[Assignment] Return the entries that follow exactly, with no images.

[Records shown]
>>>>>

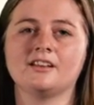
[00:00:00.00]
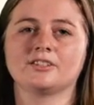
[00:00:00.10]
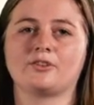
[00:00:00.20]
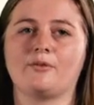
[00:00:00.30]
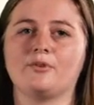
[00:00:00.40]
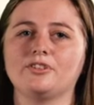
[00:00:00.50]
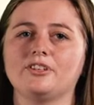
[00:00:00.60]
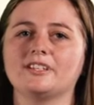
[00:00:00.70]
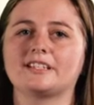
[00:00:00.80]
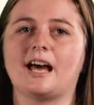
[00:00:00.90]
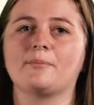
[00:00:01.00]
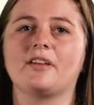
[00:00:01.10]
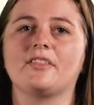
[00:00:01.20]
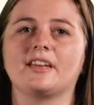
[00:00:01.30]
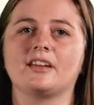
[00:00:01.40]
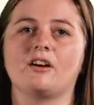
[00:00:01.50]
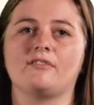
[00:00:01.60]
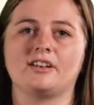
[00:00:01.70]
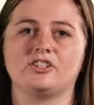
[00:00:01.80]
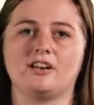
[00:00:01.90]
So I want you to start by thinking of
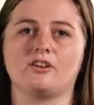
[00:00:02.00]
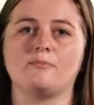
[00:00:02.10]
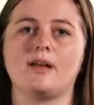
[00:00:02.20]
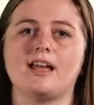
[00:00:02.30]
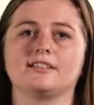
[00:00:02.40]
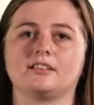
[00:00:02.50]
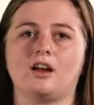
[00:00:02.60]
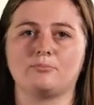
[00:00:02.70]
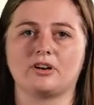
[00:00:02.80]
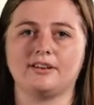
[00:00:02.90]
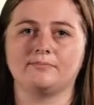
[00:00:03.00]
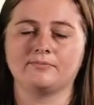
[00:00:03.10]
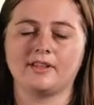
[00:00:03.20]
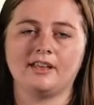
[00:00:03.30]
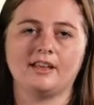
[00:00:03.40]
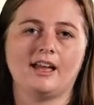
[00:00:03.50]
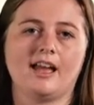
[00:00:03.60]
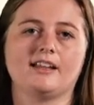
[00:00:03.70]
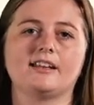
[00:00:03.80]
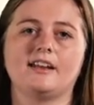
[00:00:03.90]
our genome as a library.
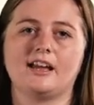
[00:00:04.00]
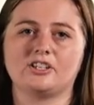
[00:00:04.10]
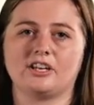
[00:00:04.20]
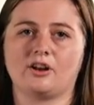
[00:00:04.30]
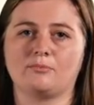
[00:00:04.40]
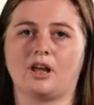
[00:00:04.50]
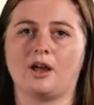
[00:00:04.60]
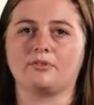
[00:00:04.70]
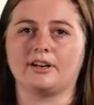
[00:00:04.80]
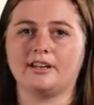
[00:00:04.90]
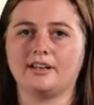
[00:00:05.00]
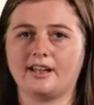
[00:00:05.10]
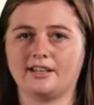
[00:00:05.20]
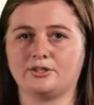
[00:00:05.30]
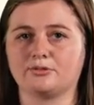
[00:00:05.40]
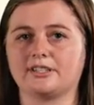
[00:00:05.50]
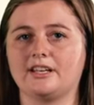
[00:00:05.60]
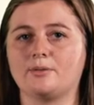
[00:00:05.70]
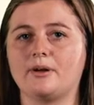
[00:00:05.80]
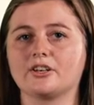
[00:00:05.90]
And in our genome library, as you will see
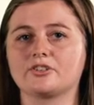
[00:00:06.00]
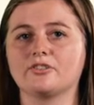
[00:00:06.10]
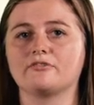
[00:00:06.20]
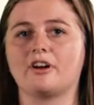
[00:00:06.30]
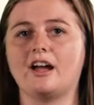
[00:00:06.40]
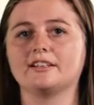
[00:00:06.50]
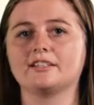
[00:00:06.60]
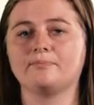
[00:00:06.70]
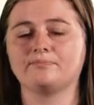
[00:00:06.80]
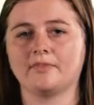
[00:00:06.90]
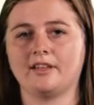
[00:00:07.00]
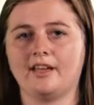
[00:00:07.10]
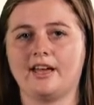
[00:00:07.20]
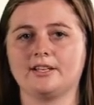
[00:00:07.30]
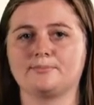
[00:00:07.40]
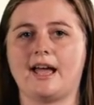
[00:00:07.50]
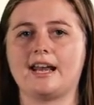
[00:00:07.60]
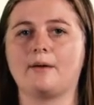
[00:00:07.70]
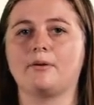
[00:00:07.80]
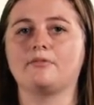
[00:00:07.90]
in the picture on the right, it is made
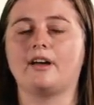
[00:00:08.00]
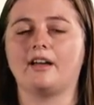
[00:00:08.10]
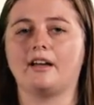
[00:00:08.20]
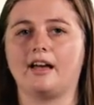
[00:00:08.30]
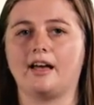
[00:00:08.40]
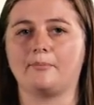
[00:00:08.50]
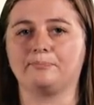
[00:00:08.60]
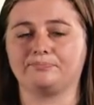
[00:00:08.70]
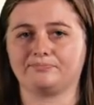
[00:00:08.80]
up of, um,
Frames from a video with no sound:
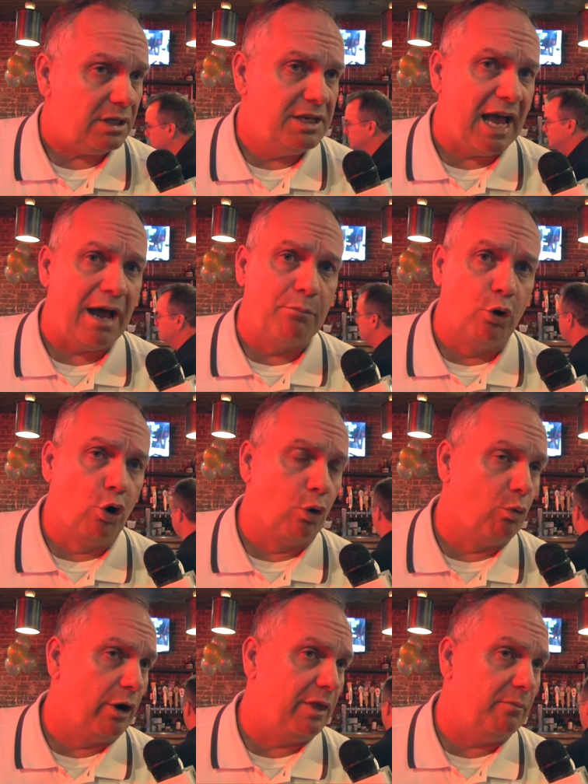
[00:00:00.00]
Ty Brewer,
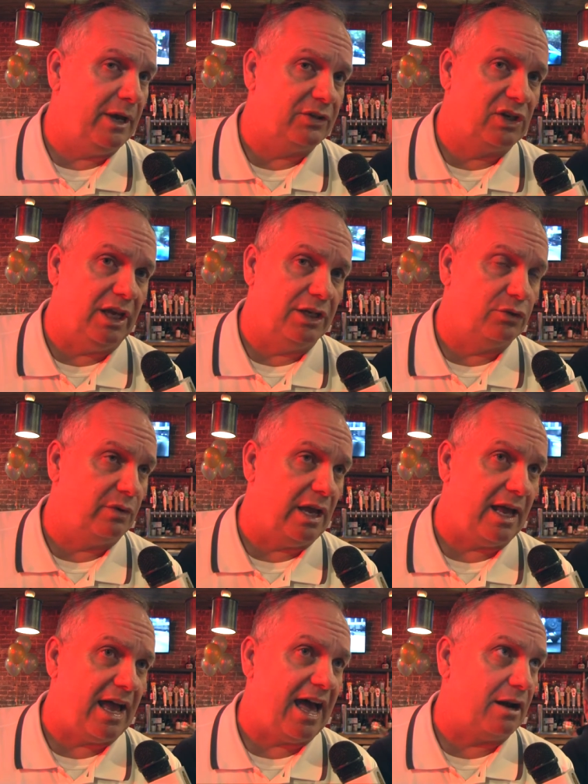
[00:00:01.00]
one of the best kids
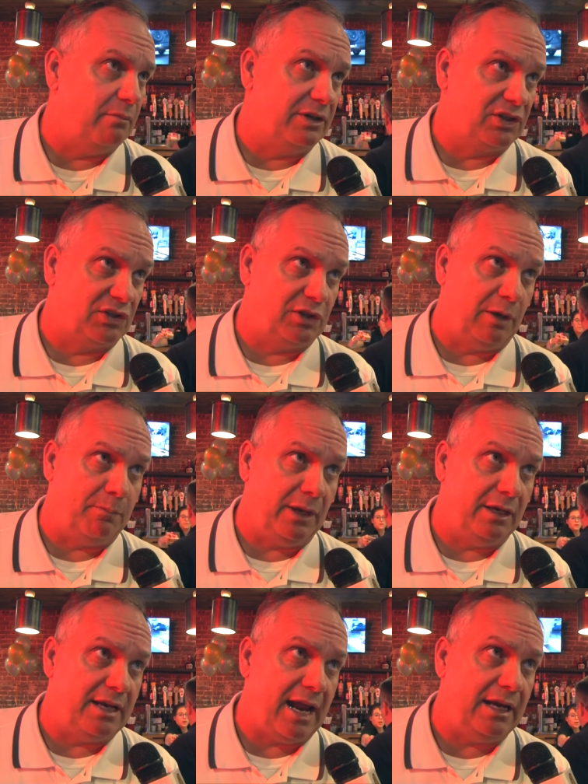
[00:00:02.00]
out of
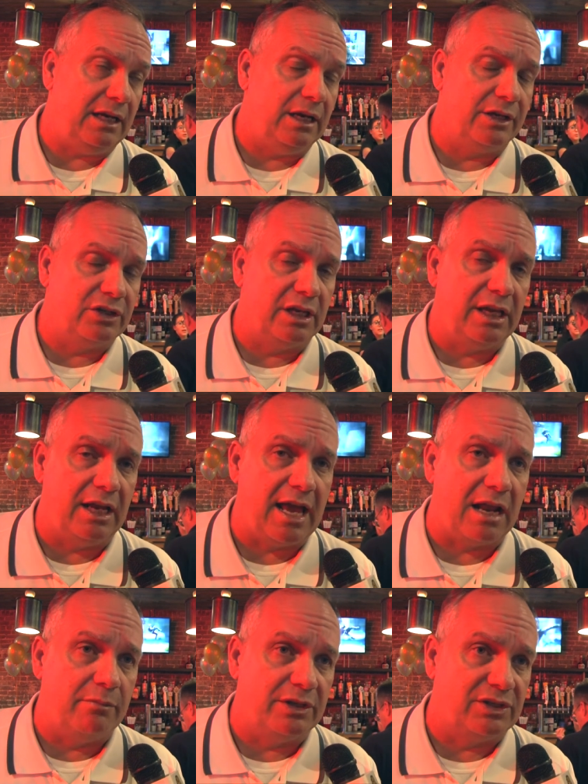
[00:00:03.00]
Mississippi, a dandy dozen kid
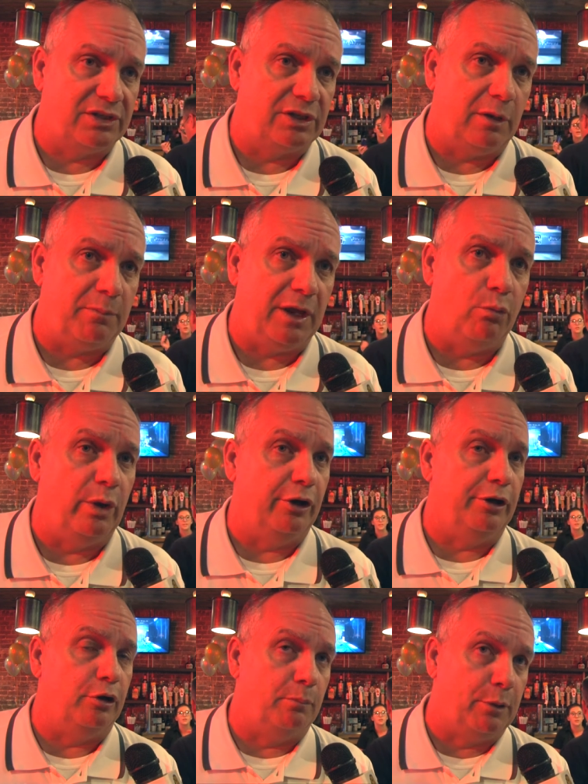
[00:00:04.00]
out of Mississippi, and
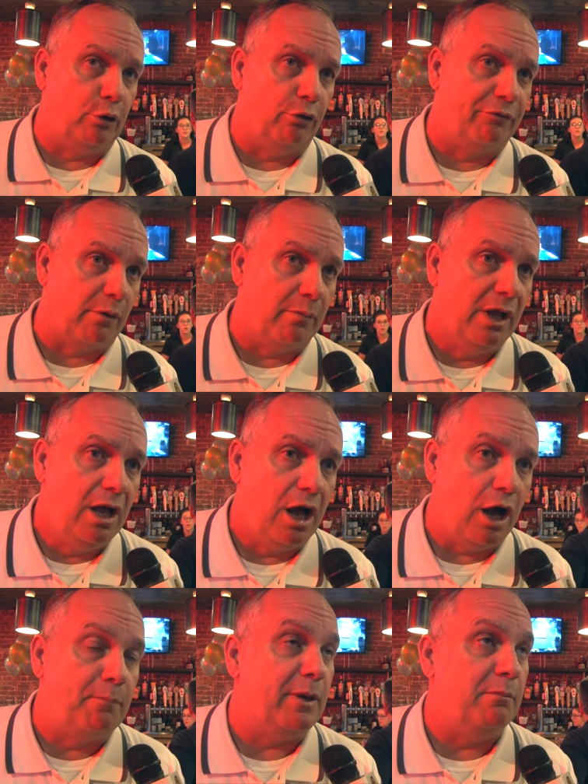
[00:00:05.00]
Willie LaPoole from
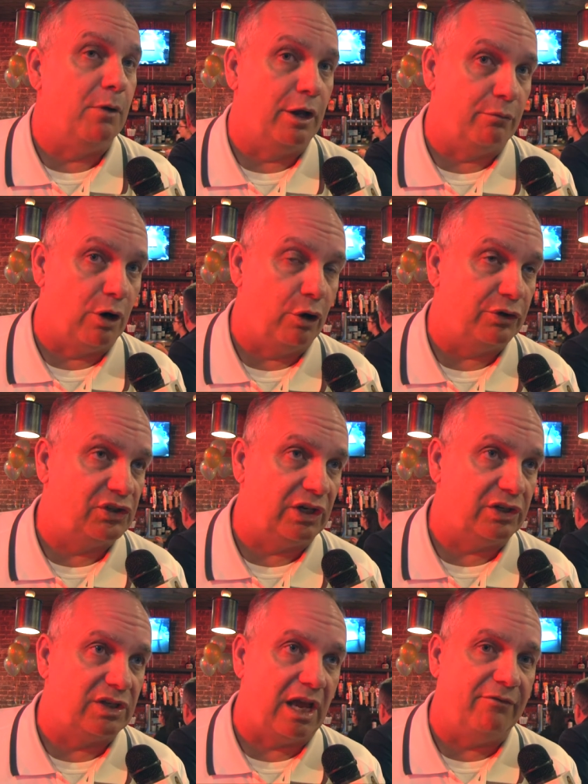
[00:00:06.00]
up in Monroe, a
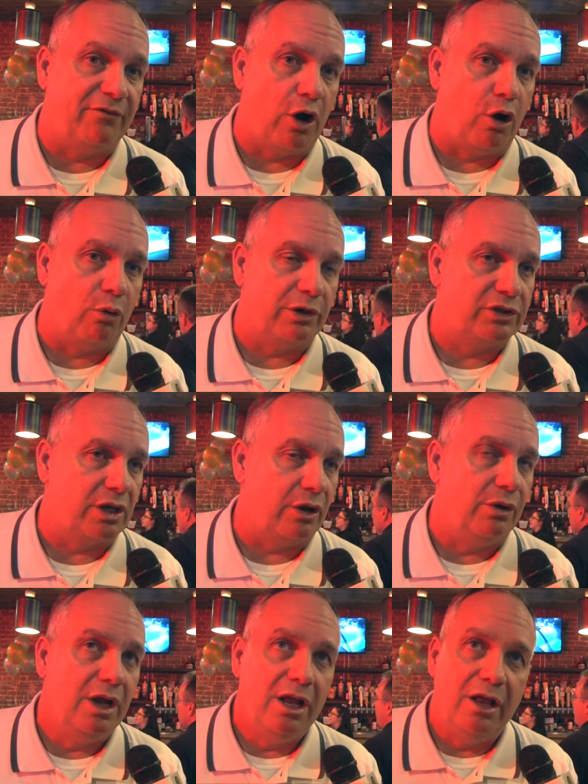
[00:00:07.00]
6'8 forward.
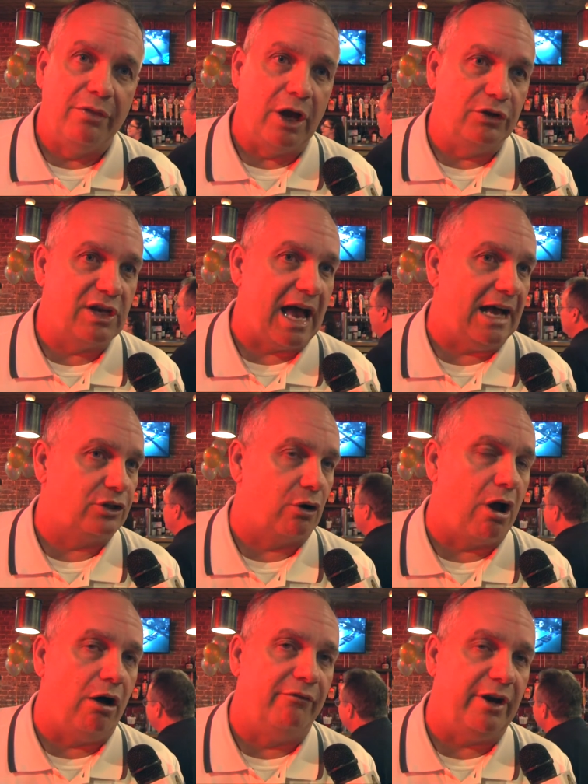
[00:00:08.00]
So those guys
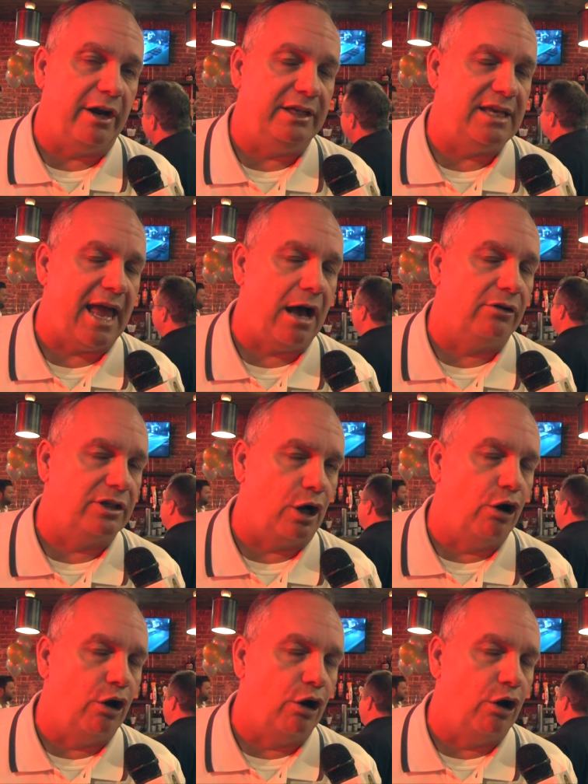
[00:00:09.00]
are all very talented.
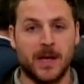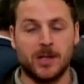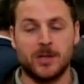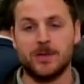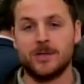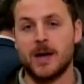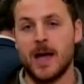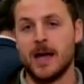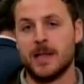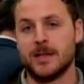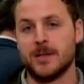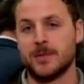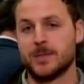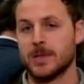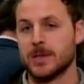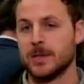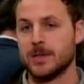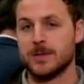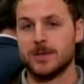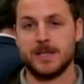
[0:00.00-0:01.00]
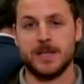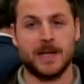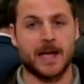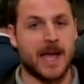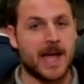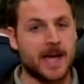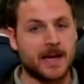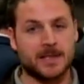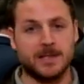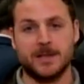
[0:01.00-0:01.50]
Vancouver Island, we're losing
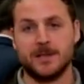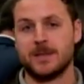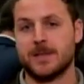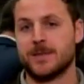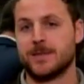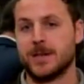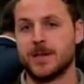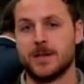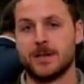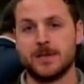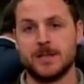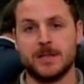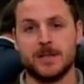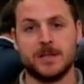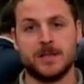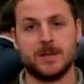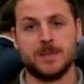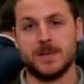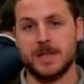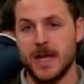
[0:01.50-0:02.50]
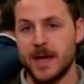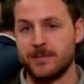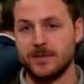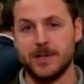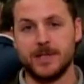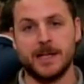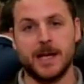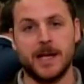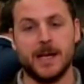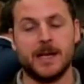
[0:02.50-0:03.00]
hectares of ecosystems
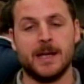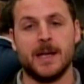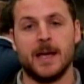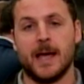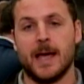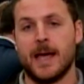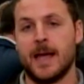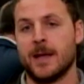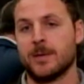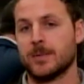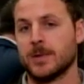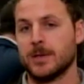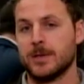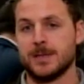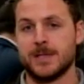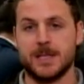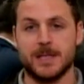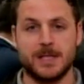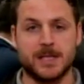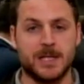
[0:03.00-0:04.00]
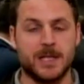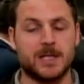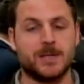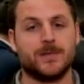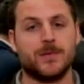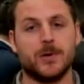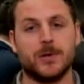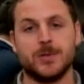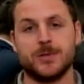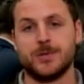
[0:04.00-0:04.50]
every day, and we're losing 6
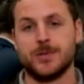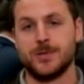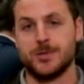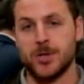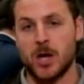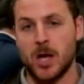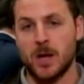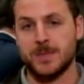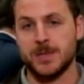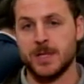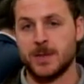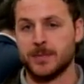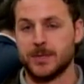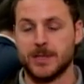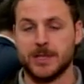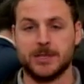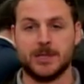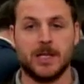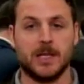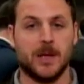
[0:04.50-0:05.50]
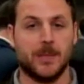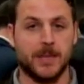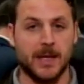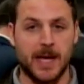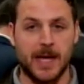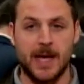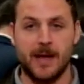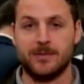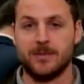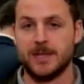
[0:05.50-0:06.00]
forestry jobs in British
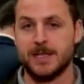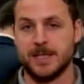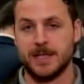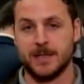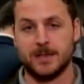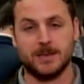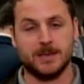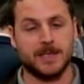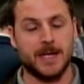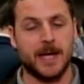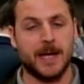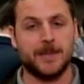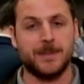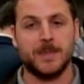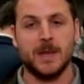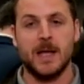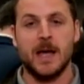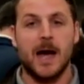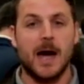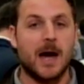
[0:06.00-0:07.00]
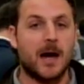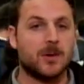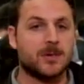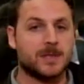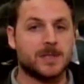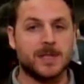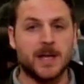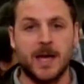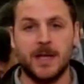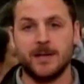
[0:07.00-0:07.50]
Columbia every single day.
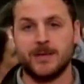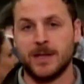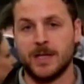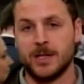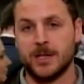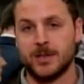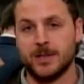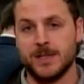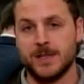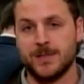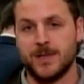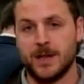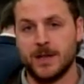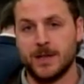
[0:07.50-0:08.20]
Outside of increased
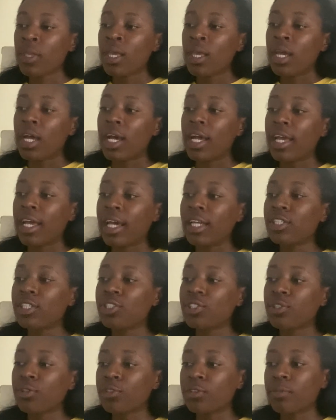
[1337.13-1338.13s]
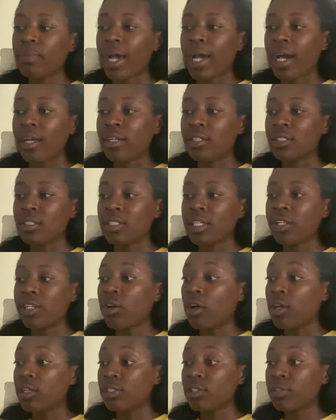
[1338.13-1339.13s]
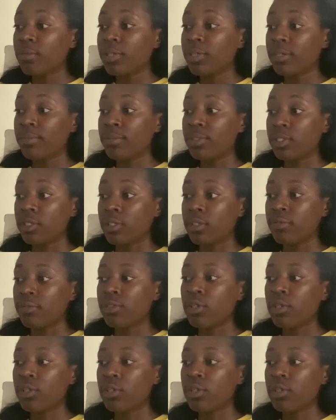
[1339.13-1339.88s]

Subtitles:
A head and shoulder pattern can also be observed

<<<<<

[Task solution]
[00:00:00.00]
[00:00:00.10]
[00:00:00.20]
[00:00:00.30]
[00:00:00.40]
[00:00:00.50]
[00:00:00.60]
[00:00:00.70]
[00:00:00.80]
[00:00:00.90]
[00:00:01.00]
[00:00:01.10]
[00:00:01.20]
[00:00:01.30]
[00:00:01.40]
[00:00:01.50]
[00:00:01.60]
[00:00:01.70]
[00:00:01.80]
[00:00:01.90]
So I want you to start by thinking of
[00:00:02.00]
[00:00:02.10]
[00:00:02.20]
[00:00:02.30]
[00:00:02.40]
[00:00:02.50]
[00:00:02.60]
[00:00:02.70]
[00:00:02.80]
[00:00:02.90]
[00:00:03.00]
[00:00:03.10]
[00:00:03.20]
[00:00:03.30]
[00:00:03.40]
[00:00:03.50]
[00:00:03.60]
[00:00:03.70]
[00:00:03.80]
[00:00:03.90]
our genome as a library.
[00:00:04.00]
[00:00:04.10]
[00:00:04.20]
[00:00:04.30]
[00:00:04.40]
[00:00:04.50]
[00:00:04.60]
[00:00:04.70]
[00:00:04.80]
[00:00:04.90]
[00:00:05.00]
[00:00:05.10]
[00:00:05.20]
[00:00:05.30]
[00:00:05.40]
[00:00:05.50]
[00:00:05.60]
[00:00:05.70]
[00:00:05.80]
[00:00:05.90]
And in our genome library, as you will see
[00:00:06.00]
[00:00:06.10]
[00:00:06.20]
[00:00:06.30]
[00:00:06.40]
[00:00:06.50]
[00:00:06.60]
[00:00:06.70]
[00:00:06.80]
[00:00:06.90]
[00:00:07.00]
[00:00:07.10]
[00:00:07.20]
[00:00:07.30]
[00:00:07.40]
[00:00:07.50]
[00:00:07.60]
[00:00:07.70]
[00:00:07.80]
[00:00:07.90]
in the picture on the right, it is made
[00:00:08.00]
[00:00:08.10]
[00:00:08.20]
[00:00:08.30]
[00:00:08.40]
[00:00:08.50]
[00:00:08.60]
[00:00:08.70]
[00:00:08.80]
up of, um,
Frames from a video with no sound:
[00:00:00.00]
Ty Brewer,
[00:00:01.00]
one of the best kids
[00:00:02.00]
out of
[00:00:03.00]
Mississippi, a dandy dozen kid
[00:00:04.00]
out of Mississippi, and
[00:00:05.00]
Willie LaPoole from
[00:00:06.00]
up in Monroe, a
[00:00:07.00]
6'8 forward.
[00:00:08.00]
So those guys
[00:00:09.00]
are all very talented.
[0:00.00-0:01.00]
[0:01.00-0:01.50]
Vancouver Island, we're losing
[0:01.50-0:02.50]
[0:02.50-0:03.00]
hectares of ecosystems
[0:03.00-0:04.00]
[0:04.00-0:04.50]
every day, and we're losing 6
[0:04.50-0:05.50]
[0:05.50-0:06.00]
forestry jobs in British
[0:06.00-0:07.00]
[0:07.00-0:07.50]
Columbia every single day.
[0:07.50-0:08.20]
Outside of increased
[1337.13-1338.13s]
[1338.13-1339.13s]
[1339.13-1339.88s]

Subtitles:
A head and shoulder pattern can also be observed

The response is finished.